Your assignment: Leaving out all pictures, return the records word for word.

Dataset records:
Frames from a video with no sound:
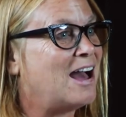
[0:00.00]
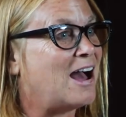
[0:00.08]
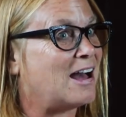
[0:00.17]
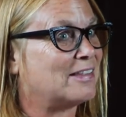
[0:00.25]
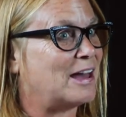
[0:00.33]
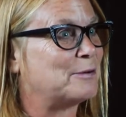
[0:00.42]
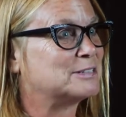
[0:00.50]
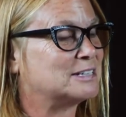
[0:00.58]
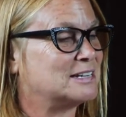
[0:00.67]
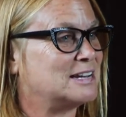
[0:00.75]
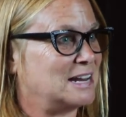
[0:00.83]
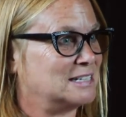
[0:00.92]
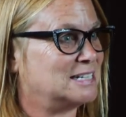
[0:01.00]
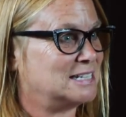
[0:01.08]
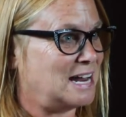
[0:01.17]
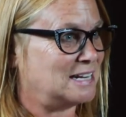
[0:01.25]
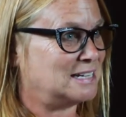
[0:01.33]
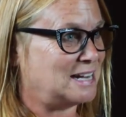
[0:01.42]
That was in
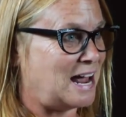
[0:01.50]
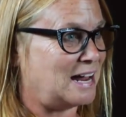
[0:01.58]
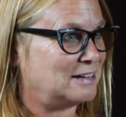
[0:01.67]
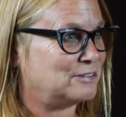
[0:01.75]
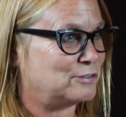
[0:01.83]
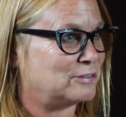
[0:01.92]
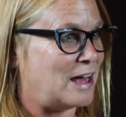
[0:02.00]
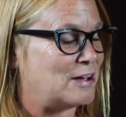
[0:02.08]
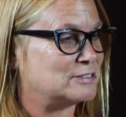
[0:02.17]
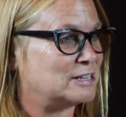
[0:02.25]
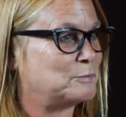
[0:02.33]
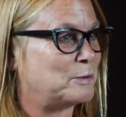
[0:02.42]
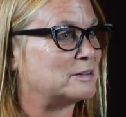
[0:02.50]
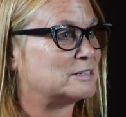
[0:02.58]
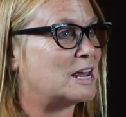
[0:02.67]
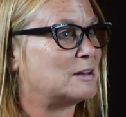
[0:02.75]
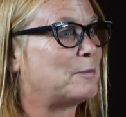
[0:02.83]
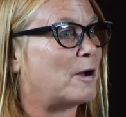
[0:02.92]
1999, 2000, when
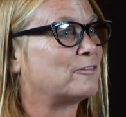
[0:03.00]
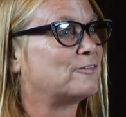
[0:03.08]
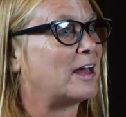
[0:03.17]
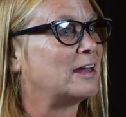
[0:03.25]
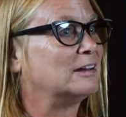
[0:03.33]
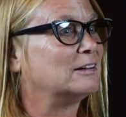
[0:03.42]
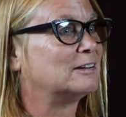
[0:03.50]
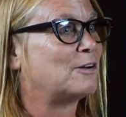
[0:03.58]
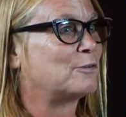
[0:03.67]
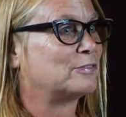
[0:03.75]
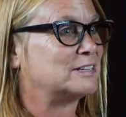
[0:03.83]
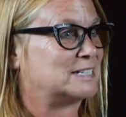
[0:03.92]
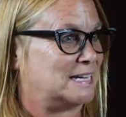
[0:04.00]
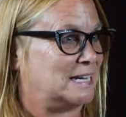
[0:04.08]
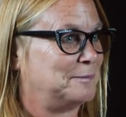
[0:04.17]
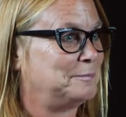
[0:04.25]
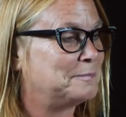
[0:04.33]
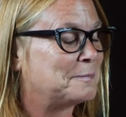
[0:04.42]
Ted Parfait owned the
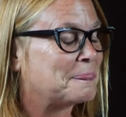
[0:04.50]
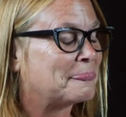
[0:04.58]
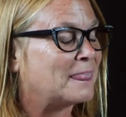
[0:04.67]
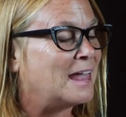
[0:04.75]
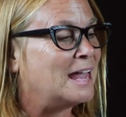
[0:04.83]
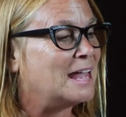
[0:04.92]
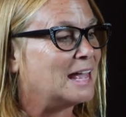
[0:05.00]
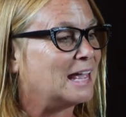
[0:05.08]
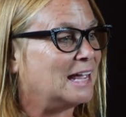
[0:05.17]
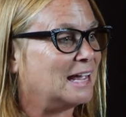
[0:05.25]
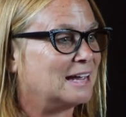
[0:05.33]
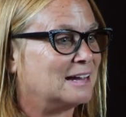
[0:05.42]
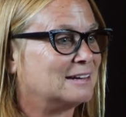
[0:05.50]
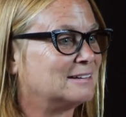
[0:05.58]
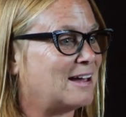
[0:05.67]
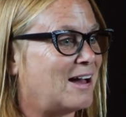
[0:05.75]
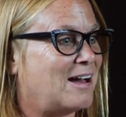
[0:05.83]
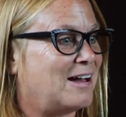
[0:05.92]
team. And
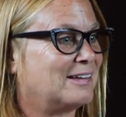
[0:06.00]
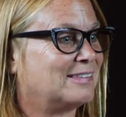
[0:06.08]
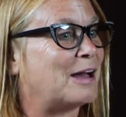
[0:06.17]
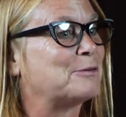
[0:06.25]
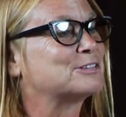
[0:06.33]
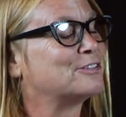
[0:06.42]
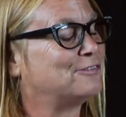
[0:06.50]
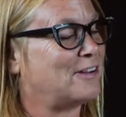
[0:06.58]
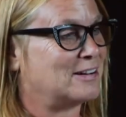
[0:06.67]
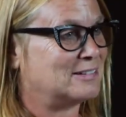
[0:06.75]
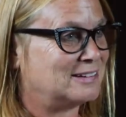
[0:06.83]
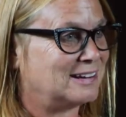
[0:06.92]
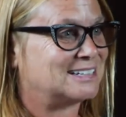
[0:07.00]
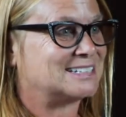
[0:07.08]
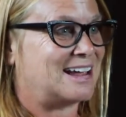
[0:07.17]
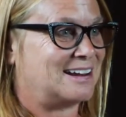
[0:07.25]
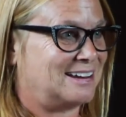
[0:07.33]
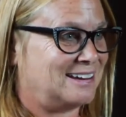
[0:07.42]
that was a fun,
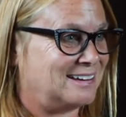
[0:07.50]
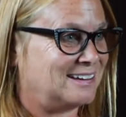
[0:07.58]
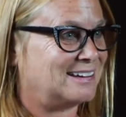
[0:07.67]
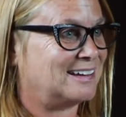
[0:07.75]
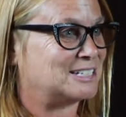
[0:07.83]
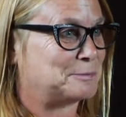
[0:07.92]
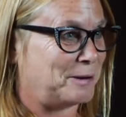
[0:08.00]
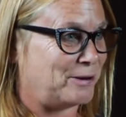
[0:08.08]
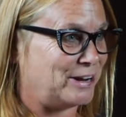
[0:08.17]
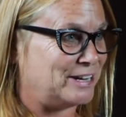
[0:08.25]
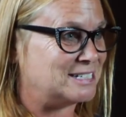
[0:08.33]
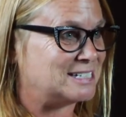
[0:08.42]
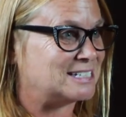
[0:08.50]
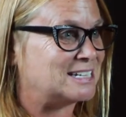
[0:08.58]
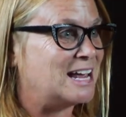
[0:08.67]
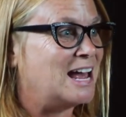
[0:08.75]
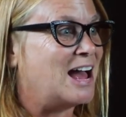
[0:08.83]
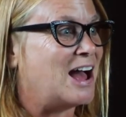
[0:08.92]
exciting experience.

Written answer:
Frames from a video with no sound:
[0:00.00]
[0:00.08]
[0:00.17]
[0:00.25]
[0:00.33]
[0:00.42]
[0:00.50]
[0:00.58]
[0:00.67]
[0:00.75]
[0:00.83]
[0:00.92]
[0:01.00]
[0:01.08]
[0:01.17]
[0:01.25]
[0:01.33]
[0:01.42]
That was in
[0:01.50]
[0:01.58]
[0:01.67]
[0:01.75]
[0:01.83]
[0:01.92]
[0:02.00]
[0:02.08]
[0:02.17]
[0:02.25]
[0:02.33]
[0:02.42]
[0:02.50]
[0:02.58]
[0:02.67]
[0:02.75]
[0:02.83]
[0:02.92]
1999, 2000, when
[0:03.00]
[0:03.08]
[0:03.17]
[0:03.25]
[0:03.33]
[0:03.42]
[0:03.50]
[0:03.58]
[0:03.67]
[0:03.75]
[0:03.83]
[0:03.92]
[0:04.00]
[0:04.08]
[0:04.17]
[0:04.25]
[0:04.33]
[0:04.42]
Ted Parfait owned the
[0:04.50]
[0:04.58]
[0:04.67]
[0:04.75]
[0:04.83]
[0:04.92]
[0:05.00]
[0:05.08]
[0:05.17]
[0:05.25]
[0:05.33]
[0:05.42]
[0:05.50]
[0:05.58]
[0:05.67]
[0:05.75]
[0:05.83]
[0:05.92]
team. And
[0:06.00]
[0:06.08]
[0:06.17]
[0:06.25]
[0:06.33]
[0:06.42]
[0:06.50]
[0:06.58]
[0:06.67]
[0:06.75]
[0:06.83]
[0:06.92]
[0:07.00]
[0:07.08]
[0:07.17]
[0:07.25]
[0:07.33]
[0:07.42]
that was a fun,
[0:07.50]
[0:07.58]
[0:07.67]
[0:07.75]
[0:07.83]
[0:07.92]
[0:08.00]
[0:08.08]
[0:08.17]
[0:08.25]
[0:08.33]
[0:08.42]
[0:08.50]
[0:08.58]
[0:08.67]
[0:08.75]
[0:08.83]
[0:08.92]
exciting experience.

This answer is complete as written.